▪ Molecular genetic methods gebruikt in moleculaire ecologie en evolutie
▪ Molecular systematics
▪ DNA barcoding
▪ Evolutionaire veranderingen in DNA sequenties
Evolutie = ecologie in het verleden
▪ Fylogenetica
▪ Fylogeografie
▪ Populatiegenetica
DE GESCHIEDENIS VAN MOLECULAIRE EVOLUTIE EN ECOLOGIE
THE ORIGIN OF HUMANS
- Fylogenie gebaseerd op fossielen:
Splitsing van Old World monkeys
Ramapithecus = voorouder mens (15 mya)
Chimpansee, gorilla en orang-oetan ver van de mens afgesplitst
- Fylogenie gebaseerd op: immunologische cross reactie in het eiwit serum albumine
Door Vince Sarich & Allan Wilson
Splitsing van Old World monkeys
Equidistant: chimpansee, gorilla en mens (5 mya) → ver verwant van orang-oetan
Ramapithecus = voorouder van orang-oetan
HIV-1 TRANSMISSION IN A CRIMINAL CASE
Moleculaire methoden gebruikt om forensisch onderzoek te doen
- De ex van een tandarts had HIV → volgens fylo boom ontdekt dat patiënten van tandarts een nauw verwant
HIV-virus hadden → concl: tandarts besmette patiënten
Dit virus was een totaal aparte tak van alle soorten HIV-virussen in heel Los Angeles
MOLECULAIRE EVOLUTIE/FYLOGENETICA: APPLICATIES
- Classificatie en taxonomie van genen, eiwitten en soorten
- Geschiedenis en biologie van populaties onderzoeken
- Vergelijkende analyse en karakterevolutie
- Eiwitstructuur + -functie voorspellen → a.d.h.v. fylogenie van aminozuursequenties gekende sequenties
vergelijken
- De opkomst en verspreiding van virale en bacteriële pandemieën onderzoeken
- Zoeken naar bruikbare eigenschappen in verwante groepen (breeding)
EVOLUTIONARY TREE OF LIFE
- Voor vele eeuwen probeerden naturalisten biologische diversiteit te beschrijven/classificeren
- 1758: Linnaeus richt binominaal hiërarchisch nomenclatuursysteem op om biodiversiteit te beschrijven/
classificeren
Was oorspronkelijk onafhankelijk van evolutionaire relaties
- Evolutiebiologen (zoals Lamarck, Darwin en Haeckel): gebruiken Linneaans systeem + proberen classificatie
o.b.v. evolutionaire verwantschappen te maken
1866: Haeckel: Tree of life
o Gedachte: “eens soorten divergeren (bifurcation), komen ze niet meer samen”
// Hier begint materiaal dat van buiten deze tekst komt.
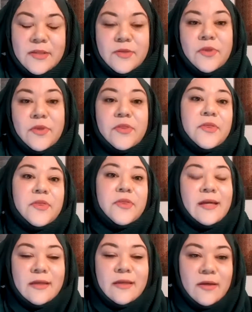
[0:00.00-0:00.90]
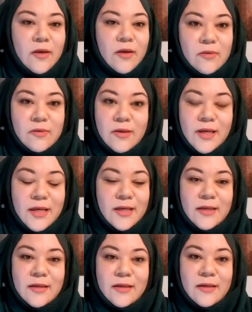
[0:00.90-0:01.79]
to thank
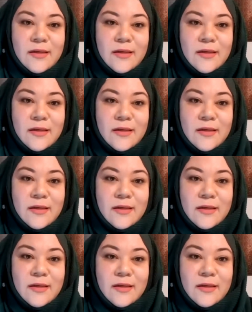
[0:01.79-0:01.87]
Allah.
- Reticulate evolution: netvormig
Gedachte: twee soorten kunnen bij elkaar komen → twee soorten splitsen elk apart op in 2 soorten waarvan
1 dezelfde is als bij de andere (zie tekening)
Op soortniveau (logisch want soorten kunnen hybridiseren → °tussensoort)
- Bifurcations: splitsing in 2 takken
Wordt vaker gebruikt want is simpeler
Meer op individu niveau van versch soorten
1
, - Andere manier van voorstellen: haplotype model (zie verder): grootte = aantal sequenties gevonden ; lengte
takken = aantal mutaties
- Later (1930s – 1960s ; Walter Zimmerman + Willi Henning): bepalen van objectieve methoden om evolutionaire
verwantschappen te reconstrueren
Toen: PC’s → niet meer met hand → grote datasets mogelijk
- Op zelfde moment: vooruitgang in moleculaire biologie
Analyse moleculaire structuur eiwitten en nucleïnezuren
- 1944: “DNA is de substantie van overerving” – Oswald Theodore Avery
- 1953: Watson & Crick: DNA-structuur
- 1983: °PCR – Kary B. Mullis (nobelprijs)
Zeer belangrijk → gigantische datasets DNA amplificeren → DNA werd analyseerbaar
o Je moet voldoende DNA hebben om het te kunnen bestuderen!
Eerst door DNA in bacterie te inserteren, laten groeien en er terug uithalen = moeilijke methode
Gebruikt door evolutiebiologen om fylogenetische verwantschappen af te leiden
- Emile Zuckerkandl & Linus Pauling: “DNA is a document of evolutionary history”
VOORDELEN GEBRUIK VAN DNA (i.p.v. morfologische en fysiologische kenmerken):
1. DNA < 4 nucleotiden = universeel
Adenine
Thymine
Cytosine
Guanine
2. Kan gebruikt worden om élke groep organisme (bacteriën, planten en dieren) te vergelijken
Niet zo bij klassieke approach
3. Mathematische modellen kunnen gebruikt worden
Evolutionaire veranderingen in DNA volgen een regelmatig patroon (veel/weinig)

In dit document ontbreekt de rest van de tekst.